Local developer and business owner Robert Petrie first brought the appeal to the Azle Planning and Zoning Commission, which also serves as the city’s tree board, during a Jan. 18 meeting. Petrie is the owner of the lot at 905 Boyd Rd., next to RaceTrac, which he hopes to develop into a Kodiak Car Wash. Petrie also owns a separate lot behind the planned car wash site which he eventually hopes to turn into a storage unit complex. Petrie brought his case before the P&Z with a request that they reduce the mitigation fees associated with tree removal on the 1.55-acre front lot of the property. Petrie also requested the P&Z waive the need for a tree survey on the heavily forested back lot, citing high costs.

“You can’t even count how many trees are back there,” Petrie said to the commission. “You can’t even walk through them. It makes it impossible to build back there if we don’t get a waiver on these trees. It would cost more than the entire project to do. It will be nothing forever.”

Petrie said surveying the less-forested front lot cost him $23,000. Of the 130 trees Petrie planned to remove from the front of the property, he hoped to mitigate fees for 81 trees totaling 736 caliper inches. Approximately 78% of the trees submitted in Petrie’s plans were located in an area he plans to use as a detention pond for the back lot, which the P&Z or city council could choose to address in a different meeting.

The city’s tree ordinance stipulates that developers pay $200 per every caliper inch of tree removed to the city’s tree reforestation fund. Petrie could alternatively plant 81 trees on the property or some combination of the two. The unmitigated fees to be paid by Petrie for 81 trees could total $147,200, but Petrie would likely only have to pay $88,000 after a 40% credit is applied per state law.

Over the course of the meeting, P&Z members expressed sympathy for Petrie’s cause and eventually voted to mitigate the $88,000 in fees down to $645 along with the replanting of five new trees on the lot. The new $645 fee is based on the base fees used by the city of Fort Worth in its tree ordinance.

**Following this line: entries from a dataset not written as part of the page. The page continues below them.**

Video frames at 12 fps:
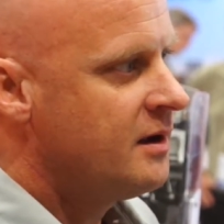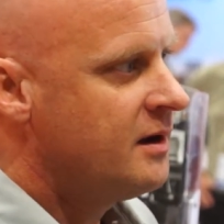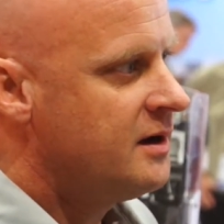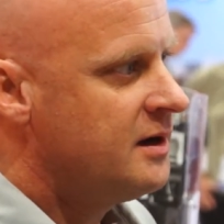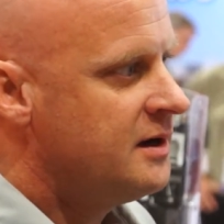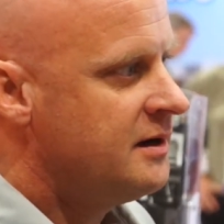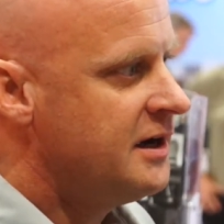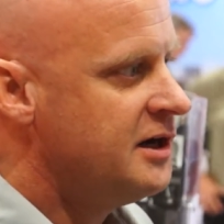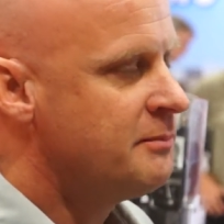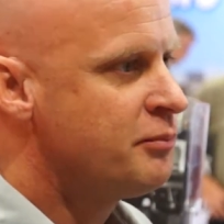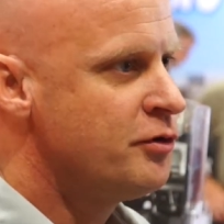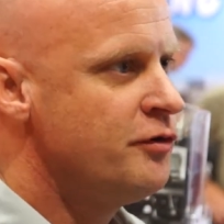an
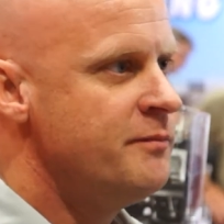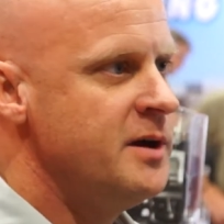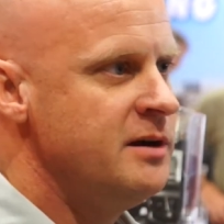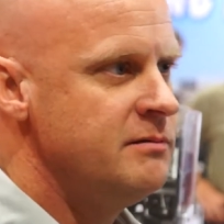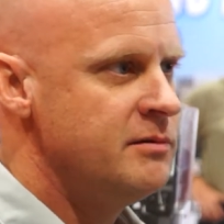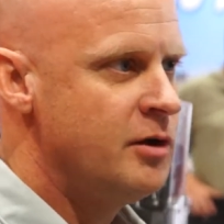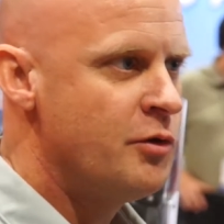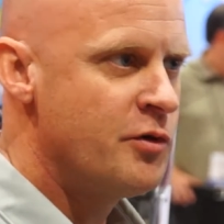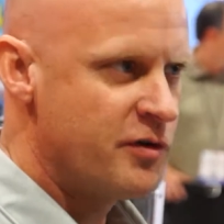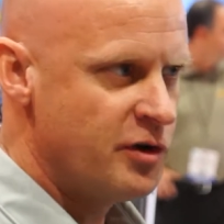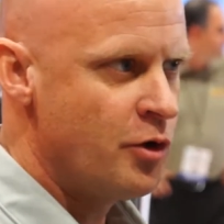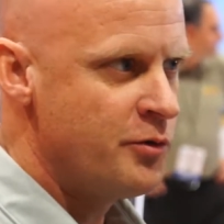improvement
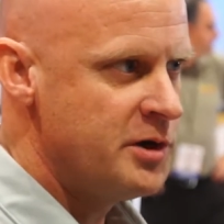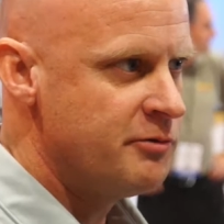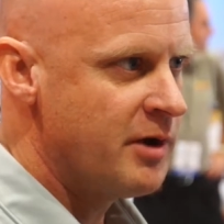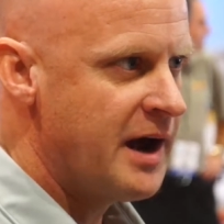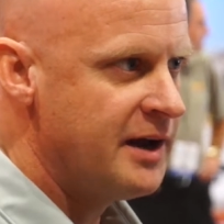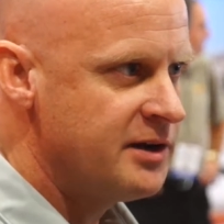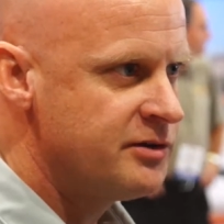over an OE ride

“I think they’ve done a great job of keeping the maximum number of trees that they can, and I don’t think a business should be penalized a big amount of money because they are trying to utilize the site,” commissioner Rick Simmons who introduced the recommendation said.

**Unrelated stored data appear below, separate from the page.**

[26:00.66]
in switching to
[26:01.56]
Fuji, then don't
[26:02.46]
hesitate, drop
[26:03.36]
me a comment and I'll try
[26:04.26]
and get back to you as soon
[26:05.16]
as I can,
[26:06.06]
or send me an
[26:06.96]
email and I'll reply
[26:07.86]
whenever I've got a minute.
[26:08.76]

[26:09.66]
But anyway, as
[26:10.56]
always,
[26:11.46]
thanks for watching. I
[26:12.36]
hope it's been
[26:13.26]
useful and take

Three of the four commissioners present at the meeting voted for Simmons’ recommendation, with only Jared Arneson dissenting.

“To knock it from $88,000 to $600 is way out of line,” Arneson said. “If we start making a precedent that there’s a variance every time it comes up, then what’s the purpose of a tree ordinance?”

With this being the first ever appeal to the ordinance, Director of Planning and Development David Hawkins said the P&Z and council are still learning and feeling things out.

“They are looking at these things case-by-case,” Hawkins said. “I will say what’s unique about this particular case is this is the very first one we ever had, so we’re testing the waters… Every site is different… It can be challenging to see a unique case for the very first time…This is the first time that P&Z and council get to be involved in how a site develops and how it’s being mitigated.”

Hawkins said Petrie is following correct procedures by applying for a variance. Petrie was previously fined approximately $30,000 for improperly removing trees on another property, 1330 Northwest Parkway, during the construction of another carwash in April of last year. After an agreement was reached in court, Petrie had to pay $10,000 in fines to the city’s general fund and make a payment of $13,920 to the tree mitigation fund. The Tree Reforestation Fund is used to help finance other tree projects in the city, like this year’s Texas Arbor Day tree giveaway where residents got to take home 160 young trees at no cost to them.

The P&Z’s decision is only a recommendation to the city council. During the Feb 6 council meeting, Petrie will present his request for mitigation and the P&Z’s recommendation to the council. The council can accept, alter or outright deny the recommendations of P&Z.